The team found that using a 3-D layer of polydimethylsiloxane (PDMS), or silicone, as the substrate of the lithium metal anode can mitigate the formation of dendrites, which are needle-like growths that appear on the lithium surface.
The finding is relevant for both lithium-ion and lithium-air batteries, as well as for other metal-anode-based batteries, the team says.
Those formations induce unwanted side reactions that reduce energy density, and at worst, cause shorting of the electrodes that can lead to fires or explosions.
The implications of involving a three-dimensional layer o silicone, the scientists say, are relevant for both lithium-ion and lithium-air batteries, as well as for other metal-anode-based batteries.

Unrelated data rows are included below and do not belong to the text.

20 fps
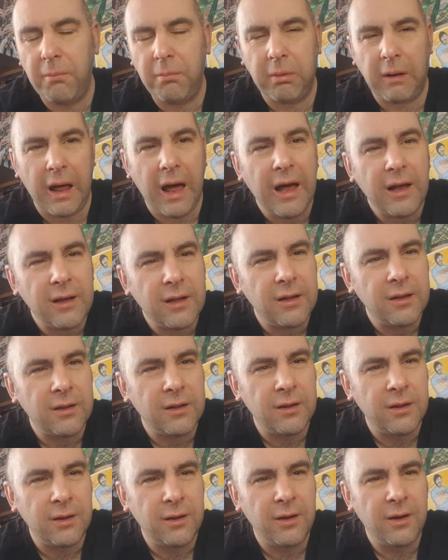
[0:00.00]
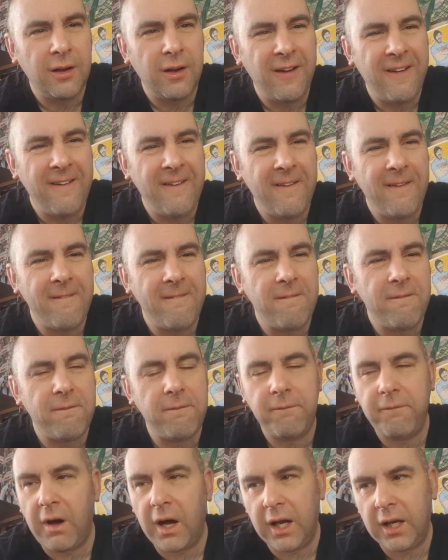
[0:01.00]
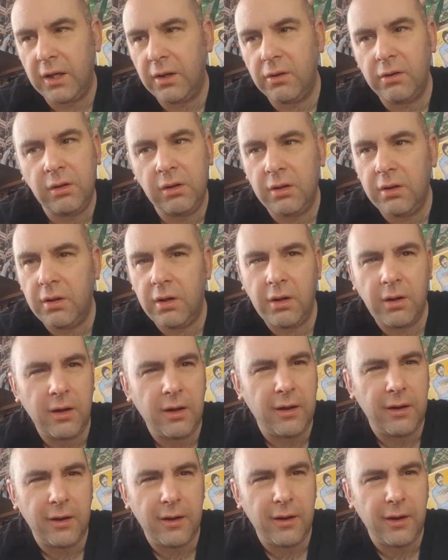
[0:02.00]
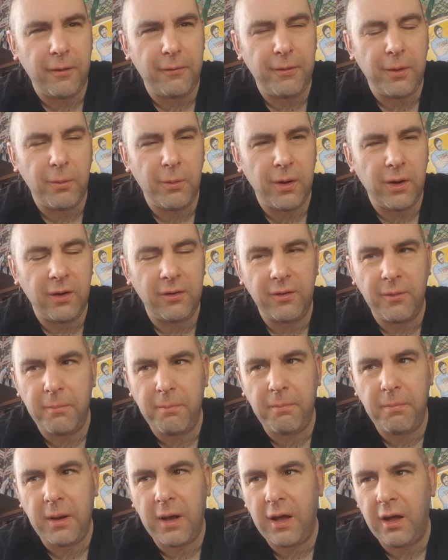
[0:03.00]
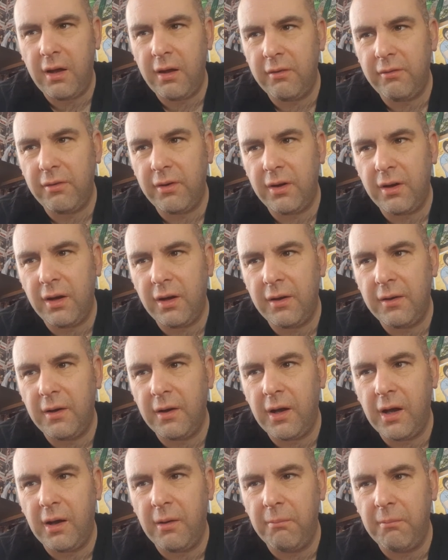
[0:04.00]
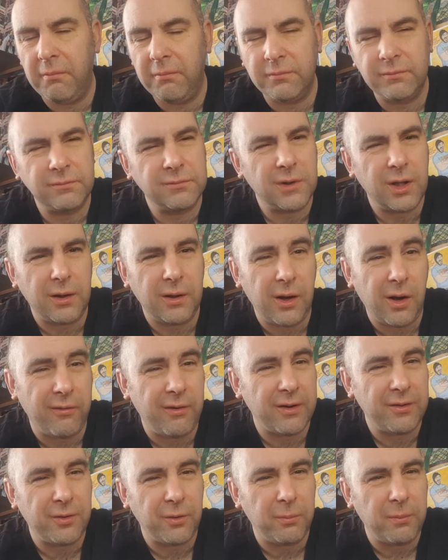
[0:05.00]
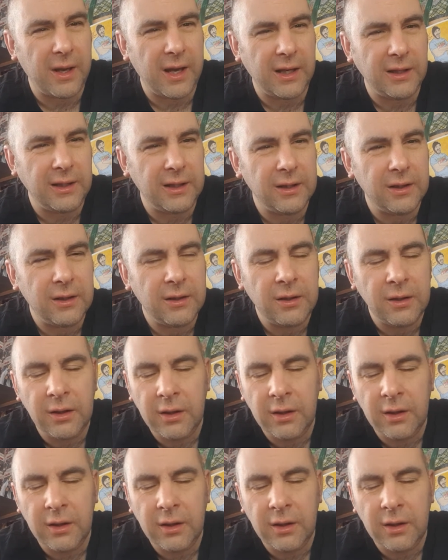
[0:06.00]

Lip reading: black final, if you will, as a bit of a WrestleMania.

"Almost all metals used as battery anodes tend to develop dendrites," says University's professor of School for Engineering of Matter, Transport and Energy, and lead on the research paper, Hanqing Jiang. "For example, these findings have implications for zinc, sodium and aluminum batteries as well."
In the paper published in the journal Nature Energy, Jiang notes the team didn't approach the problem from a materials or electrochemical perspective, but instead looked for solutions as mechanical engineers.
"We already know that tiny tin needles or whiskers can protrude out of tin surfaces under stress, so by analogy we looked at the possibility of stress as a factor in lithium dendrite growth."
The researchers say potential applications of their finding range from personal electronic devices to powering electric cars for exceptionally longer periods to being the back-up electric supply for solar power grids.
Lithium prices have more than doubled over the past two years, to trade at around $13,375 a tonne this week. But according to some, such as Morgan Stanley, they will peak this year and then fall to $7,332 a tonne by 2021. Citi also sees a fall in the long-term price to $7,500 a tonne due to a potential oversupply.